WORK REQUIRED »
Transcribe the line that contains "[00:00:00.40 to 00:00:00.60]" and every line after it to the end of the records, exactly and nothing else. Skip the pictures.

ENTRIES PROVIDED »

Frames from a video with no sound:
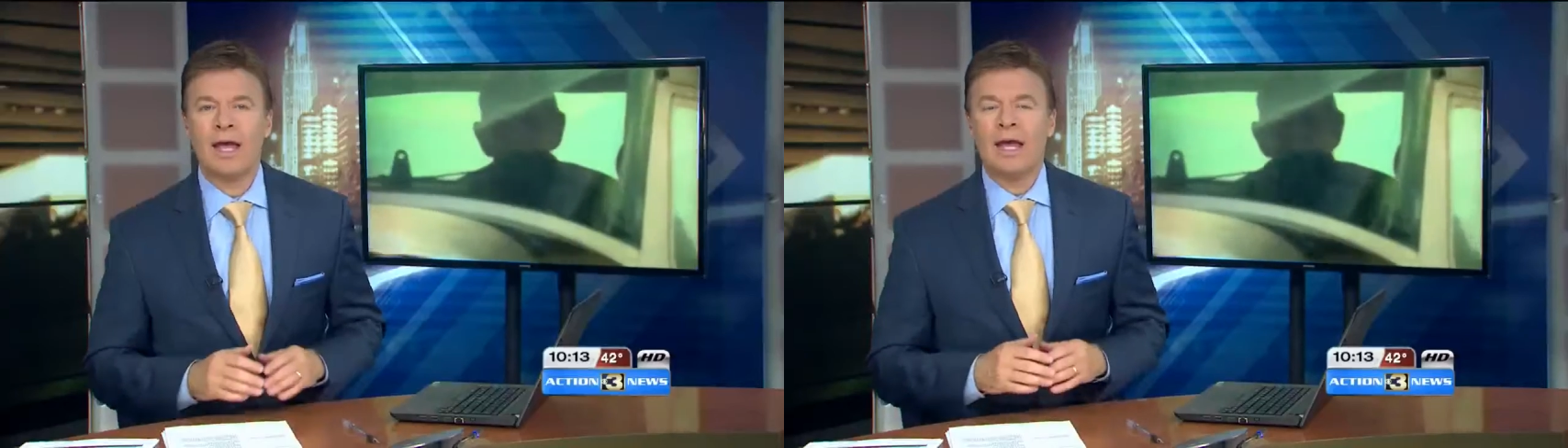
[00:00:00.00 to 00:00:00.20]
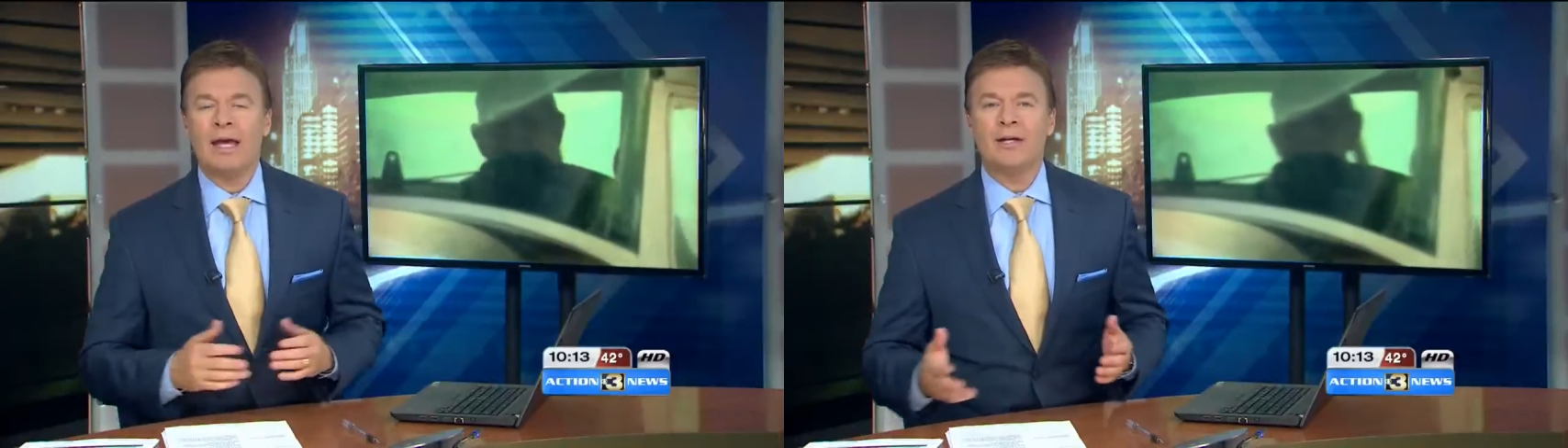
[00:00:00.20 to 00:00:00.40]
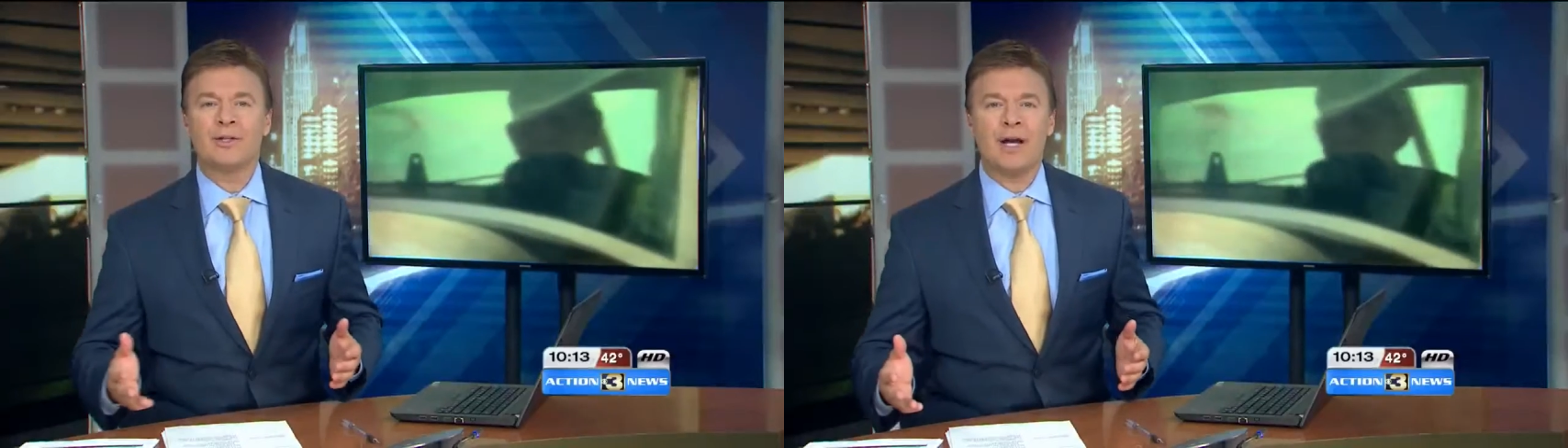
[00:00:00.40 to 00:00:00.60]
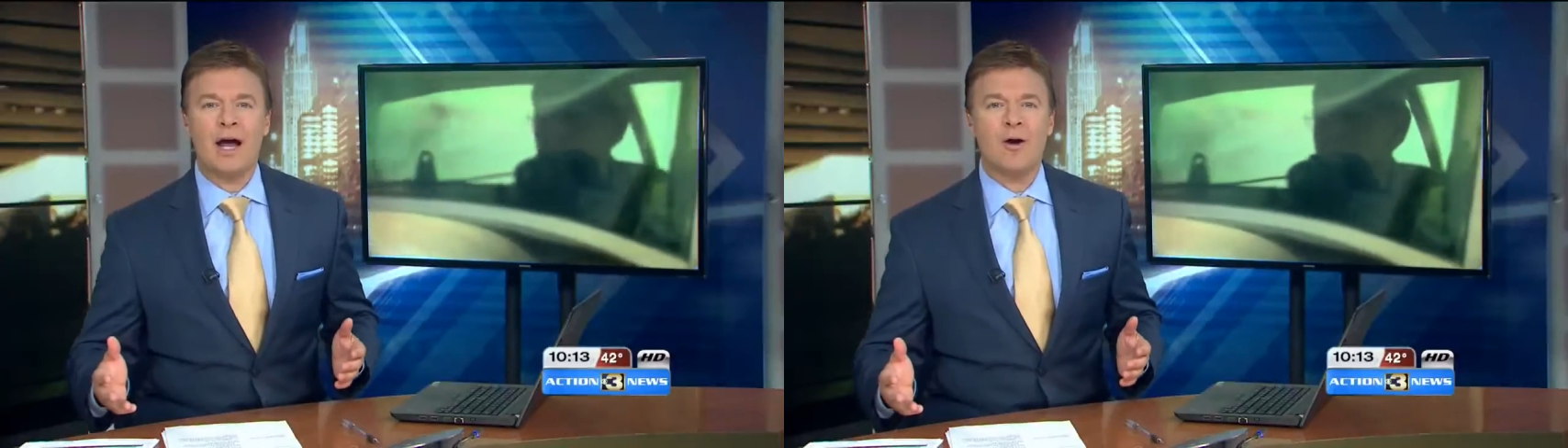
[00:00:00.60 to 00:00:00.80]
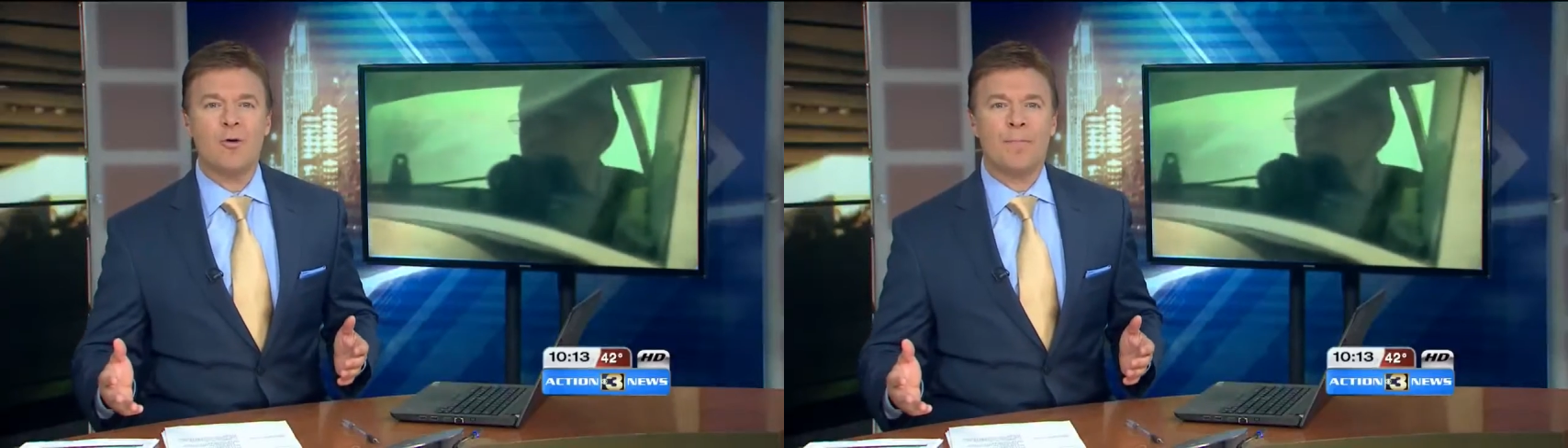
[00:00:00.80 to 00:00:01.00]
He's an
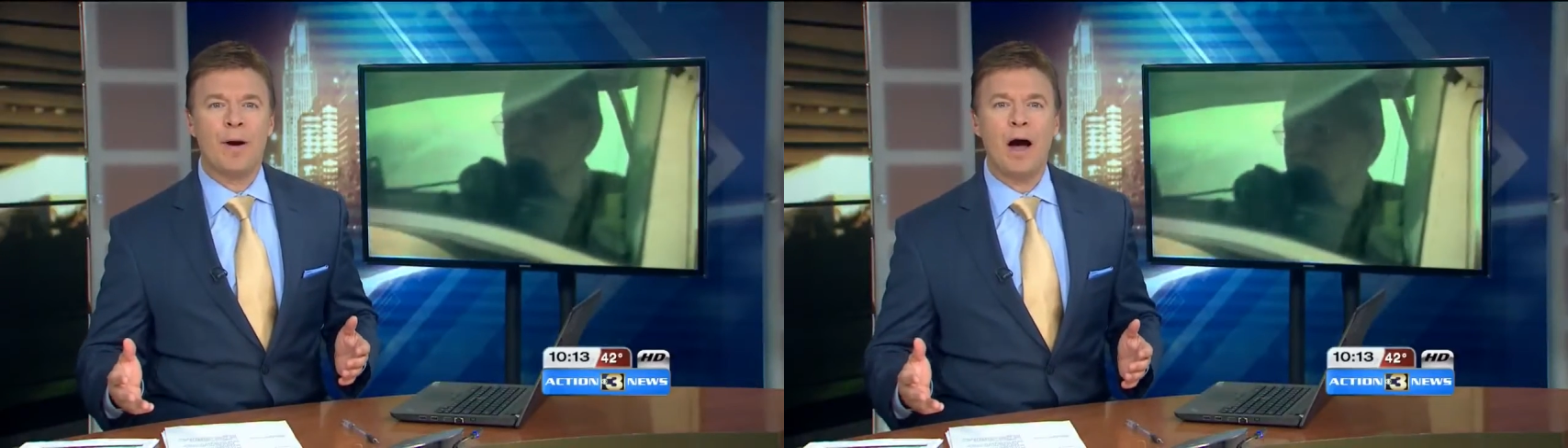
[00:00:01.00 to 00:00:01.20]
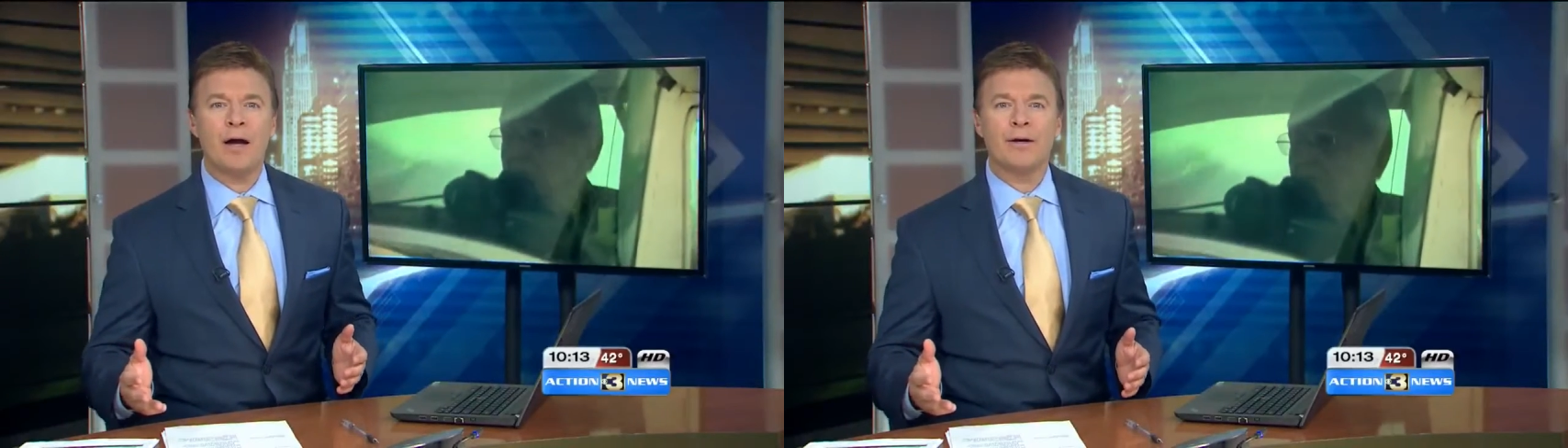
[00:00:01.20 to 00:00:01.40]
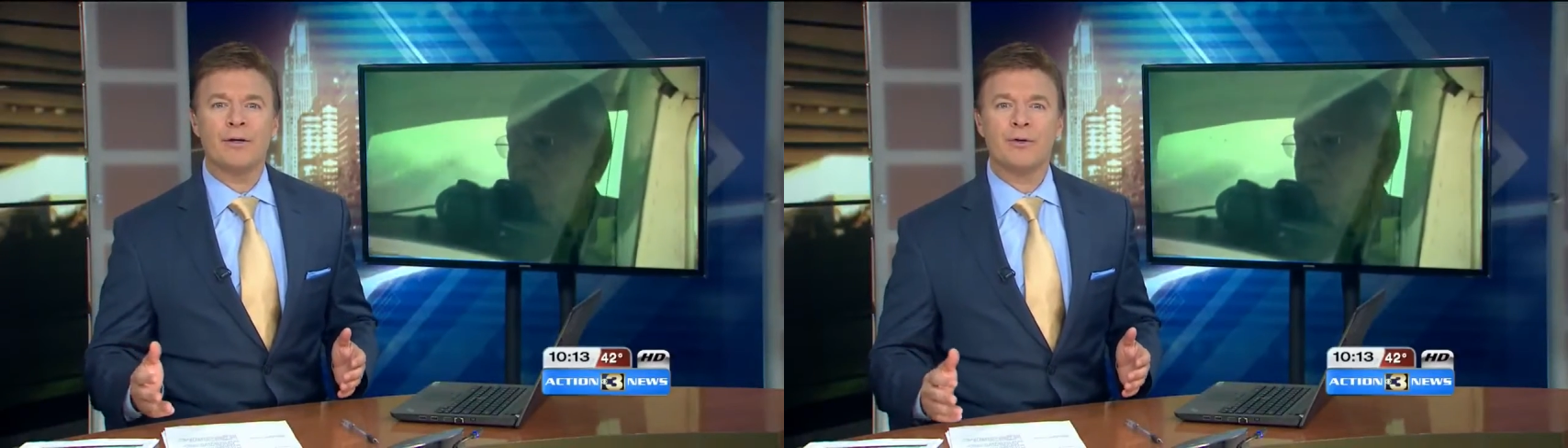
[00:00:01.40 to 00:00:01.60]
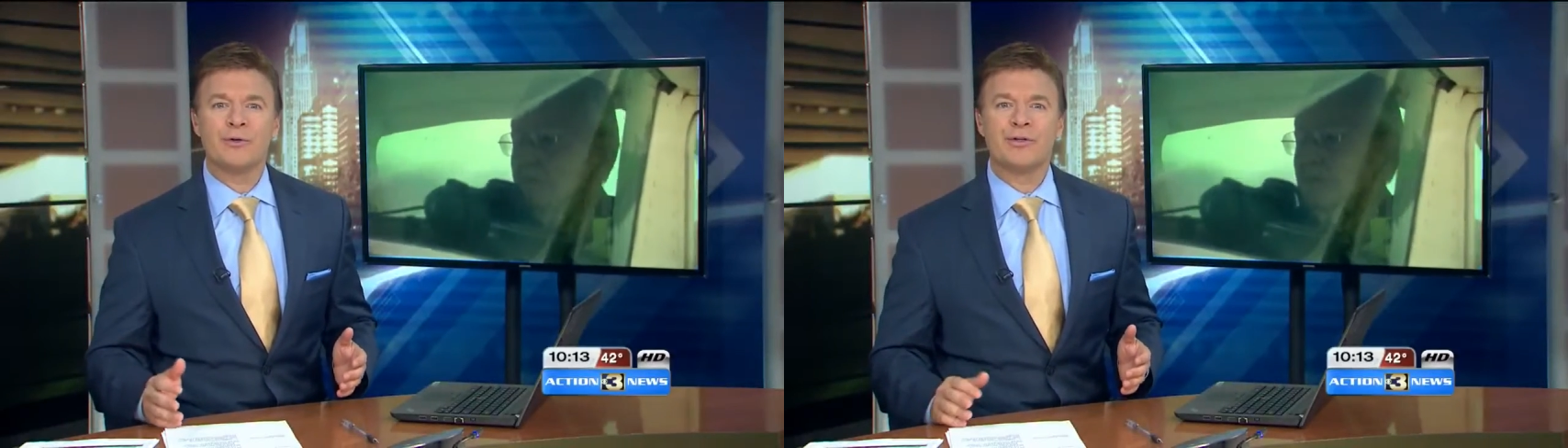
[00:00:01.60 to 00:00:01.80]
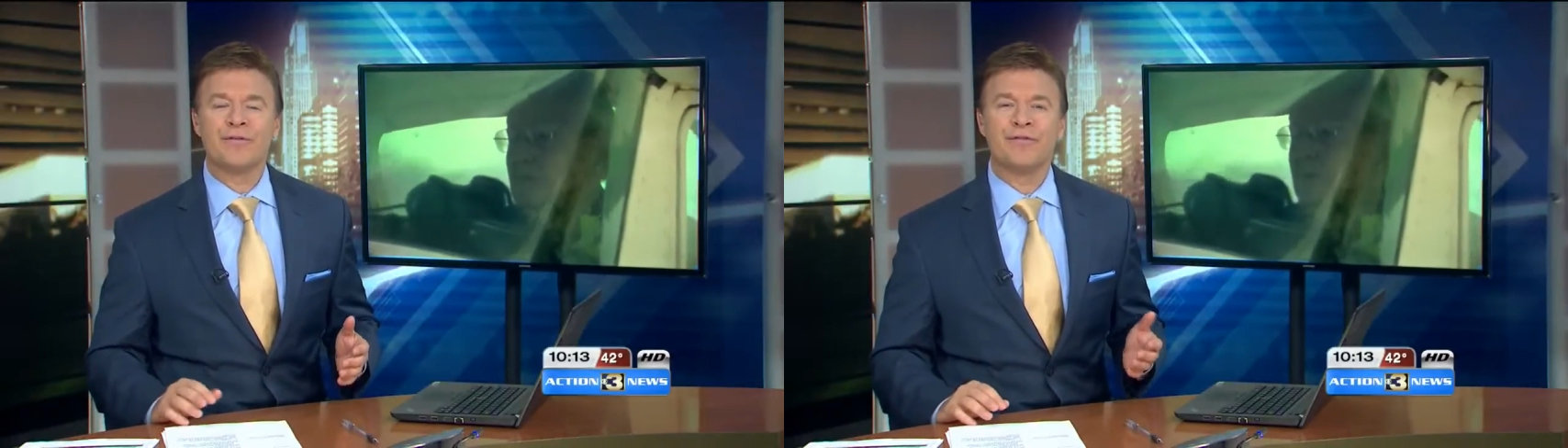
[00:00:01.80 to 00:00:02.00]
Iowa pilot who's
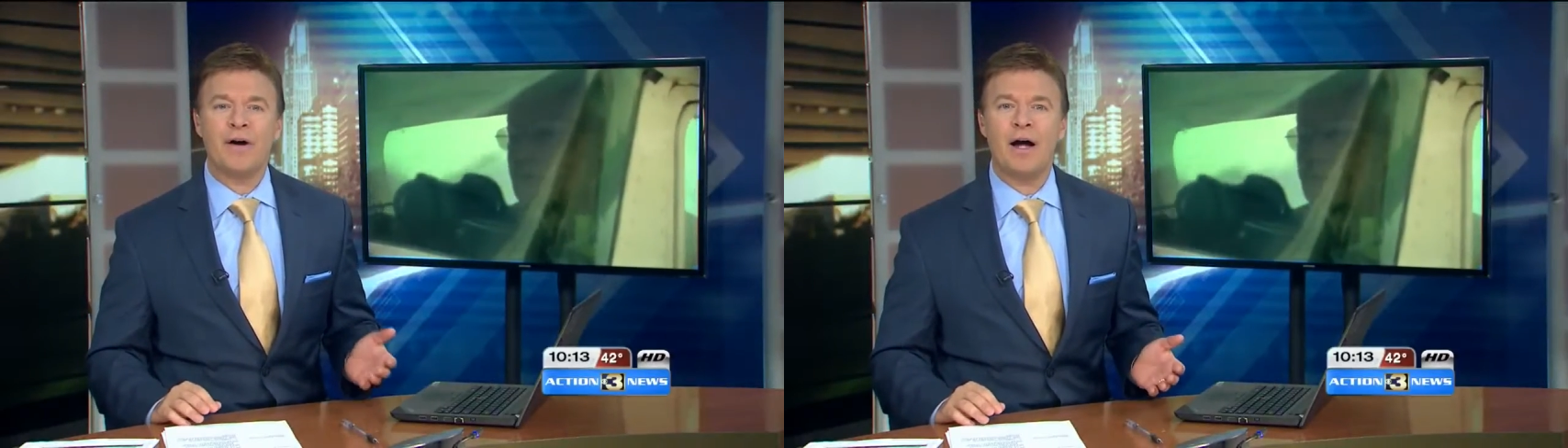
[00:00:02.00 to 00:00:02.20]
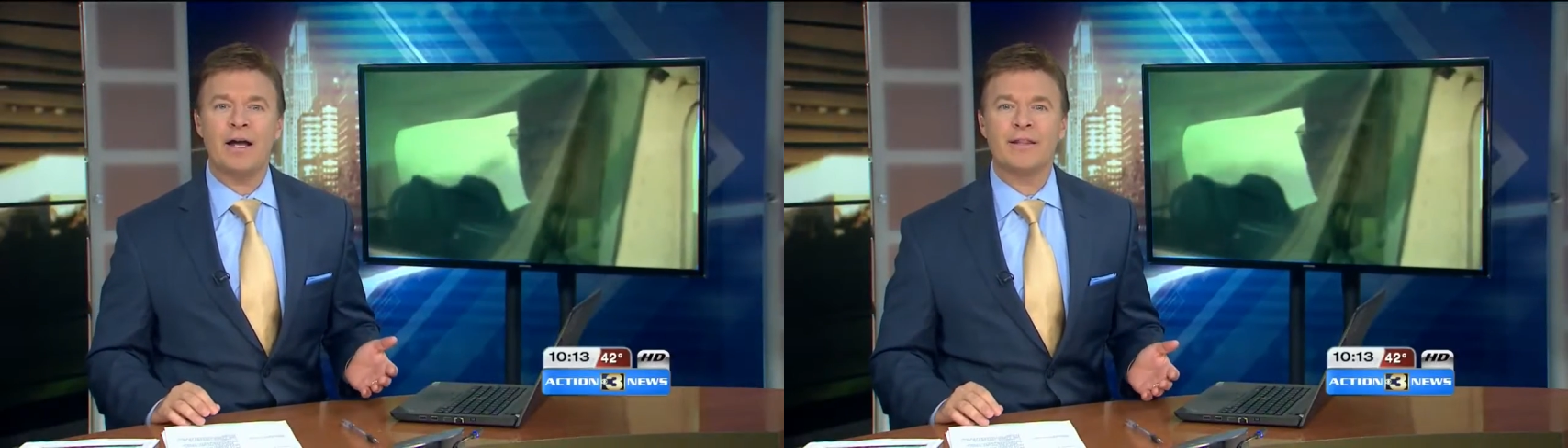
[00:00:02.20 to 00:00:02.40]
defying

RESPONSE TO THE EXERCISE »
[00:00:00.40 to 00:00:00.60]
[00:00:00.60 to 00:00:00.80]
[00:00:00.80 to 00:00:01.00]
He's an
[00:00:01.00 to 00:00:01.20]
[00:00:01.20 to 00:00:01.40]
[00:00:01.40 to 00:00:01.60]
[00:00:01.60 to 00:00:01.80]
[00:00:01.80 to 00:00:02.00]
Iowa pilot who's
[00:00:02.00 to 00:00:02.20]
[00:00:02.20 to 00:00:02.40]
defying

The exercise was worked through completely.